Data-driven miRNA sequencing Normalization Assessment

Usage

assessNormalization(raw, normalized, negControls, posControls, clusters)

raw: Raw read count matrix (rows = genes, cols = samples). The rows and columns of the count matrix must be named, where rownames(raw) are the marker names and colnames(raw) are the sample names.
normalized: Named list of normalized count matrices. Each matrix holds the normalized read count matrix corresponding to a normalization method under study. Each list member must be named (e.g. after the used normalization). Each matrix in normalized must be named where the row names are the marker names and the column names are the sample names. A list of normalized counts can be generated using the applyNormalization function.
negControls: Vector of negative control markers as generated by the function defineControls.
posControls: Vector of positive control markers as generated by the function defineControls.
clusters: Named Vector of clusters. Associates each miRNA in raw to a polycistronic cluster. Usually generated using the function defineClusters.

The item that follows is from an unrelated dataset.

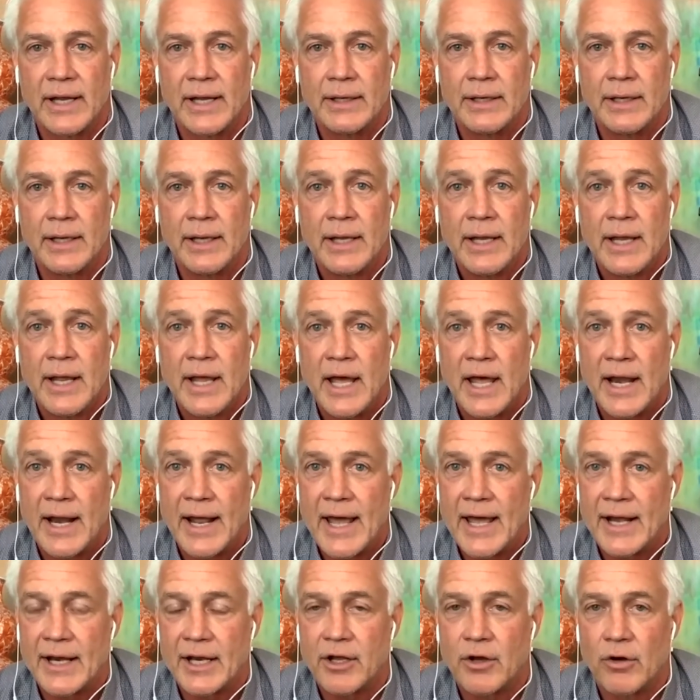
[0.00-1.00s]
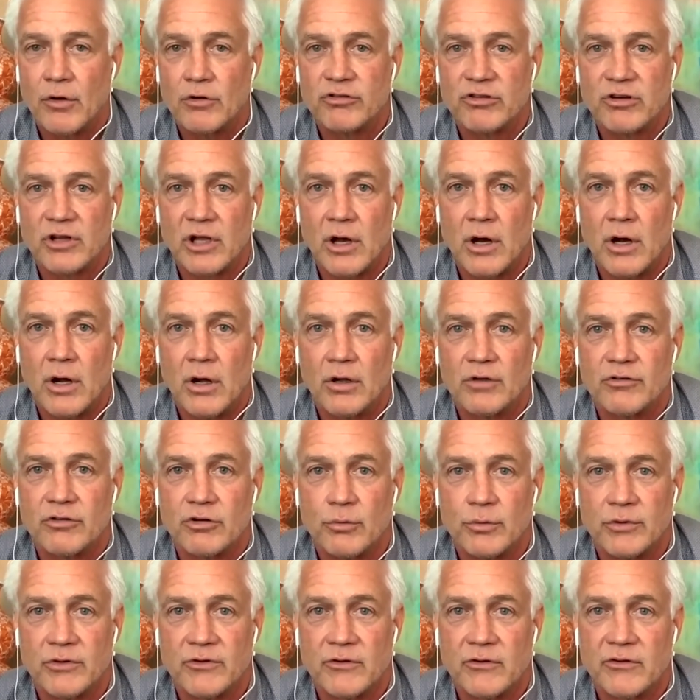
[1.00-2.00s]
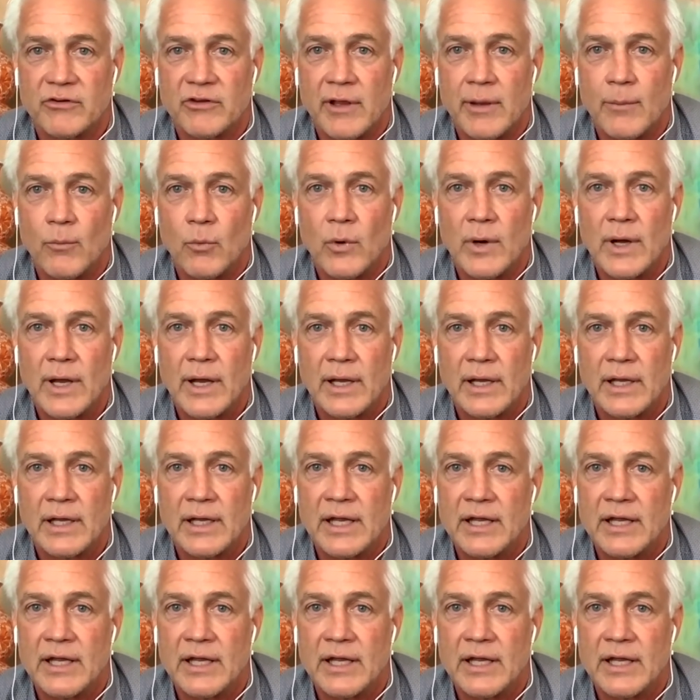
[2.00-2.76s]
And and I had a coach in college who was the same way.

DANA Assessment metrics for the provided normalized counts (for each normalized count matrix). DANA computes two assessment metrics:

cc: cc measures the preservation of biological signals before versus after normalization. A high value indicates a high preservation of biological signals (cc <= 1). In particular, cc is the concordance correlation coefficient of the within-cluster partial correlation among positive controls before and after normalization.
mscr: mscr measures the relative reduction of handling before versus after normalization. A high mscr indicates higher removal of handling effects. In particular, mscr is the mean-squared correlation reduction in negative controls before and after normalization.

When selecting a normalization method for the raw data, one should aim for the best possible trade-off of hight cc and high mscr.